■ Task directions ■
Give the entries again exactly, without pictures.

Saved entries:
★ ★ ★ ★ ★ ★ ★

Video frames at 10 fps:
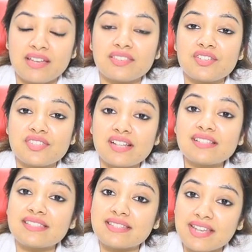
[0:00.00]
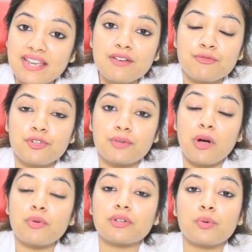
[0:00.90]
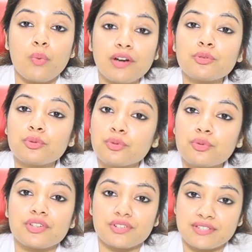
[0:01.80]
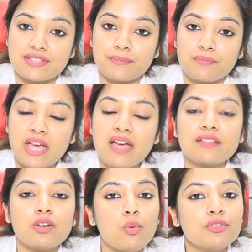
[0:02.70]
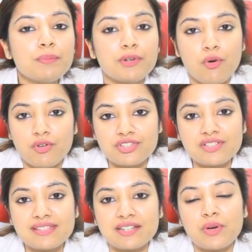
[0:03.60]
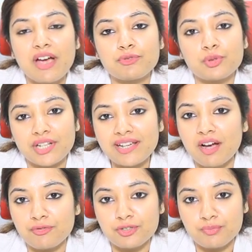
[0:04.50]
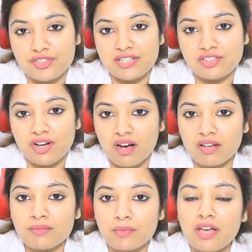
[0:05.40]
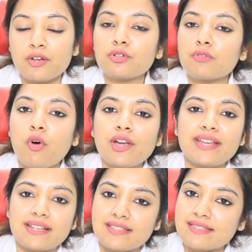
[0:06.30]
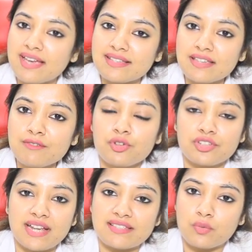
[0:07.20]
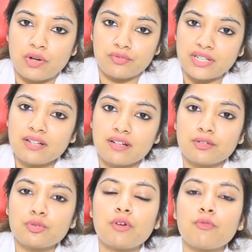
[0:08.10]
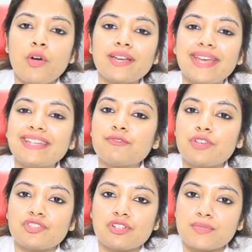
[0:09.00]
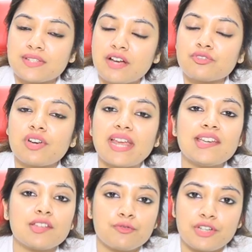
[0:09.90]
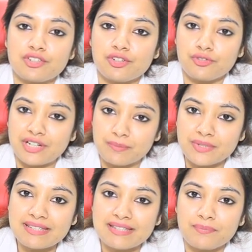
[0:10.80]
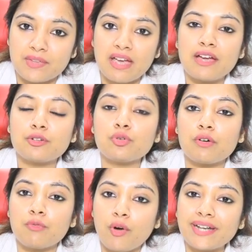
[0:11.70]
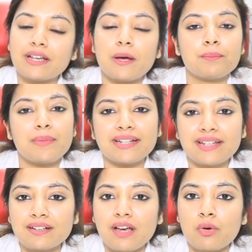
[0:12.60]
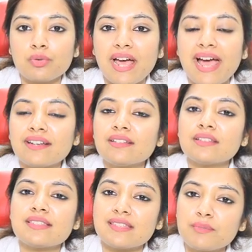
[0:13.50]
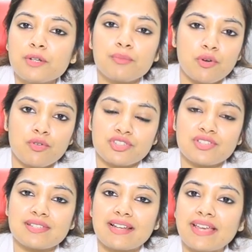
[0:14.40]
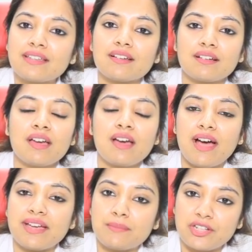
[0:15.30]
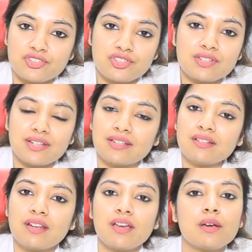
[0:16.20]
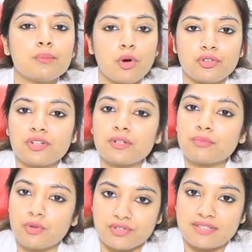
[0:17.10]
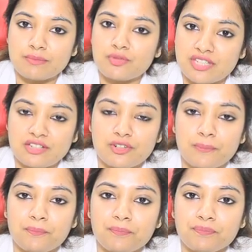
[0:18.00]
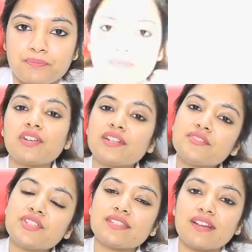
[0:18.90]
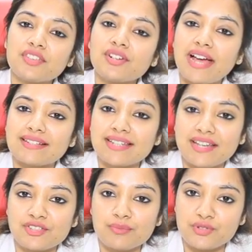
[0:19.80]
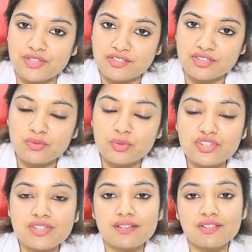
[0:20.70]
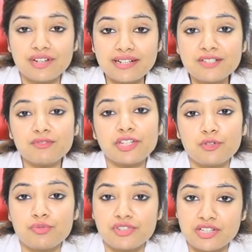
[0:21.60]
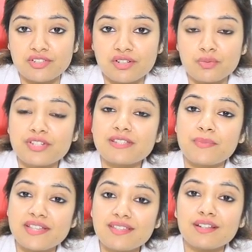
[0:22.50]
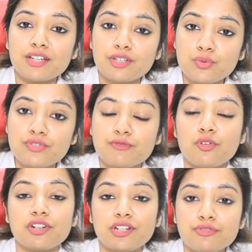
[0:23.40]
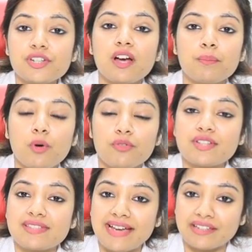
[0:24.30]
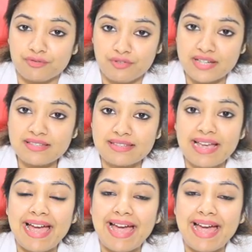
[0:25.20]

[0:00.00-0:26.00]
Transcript: The results stay for about 1 to 2 years. The only precautions that you have to take after the procedure are to avoid exercising for the next 1 week, to avoid any facial massage or any other facial treatments, to avoid bending down, and the similar precautions like I mentioned in botulinum toxin procedure. Thread lift is another anti-aging procedure which is a relatively new procedure which is basically used for lifting up of the sagging face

★ ★ ★ ★ ★ ★ ★

■ Task solution ■
Video frames at 10 fps:
[0:00.00]
[0:00.90]
[0:01.80]
[0:02.70]
[0:03.60]
[0:04.50]
[0:05.40]
[0:06.30]
[0:07.20]
[0:08.10]
[0:09.00]
[0:09.90]
[0:10.80]
[0:11.70]
[0:12.60]
[0:13.50]
[0:14.40]
[0:15.30]
[0:16.20]
[0:17.10]
[0:18.00]
[0:18.90]
[0:19.80]
[0:20.70]
[0:21.60]
[0:22.50]
[0:23.40]
[0:24.30]
[0:25.20]

[0:00.00-0:26.00]
Transcript: The results stay for about 1 to 2 years. The only precautions that you have to take after the procedure are to avoid exercising for the next 1 week, to avoid any facial massage or any other facial treatments, to avoid bending down, and the similar precautions like I mentioned in botulinum toxin procedure. Thread lift is another anti-aging procedure which is a relatively new procedure which is basically used for lifting up of the sagging face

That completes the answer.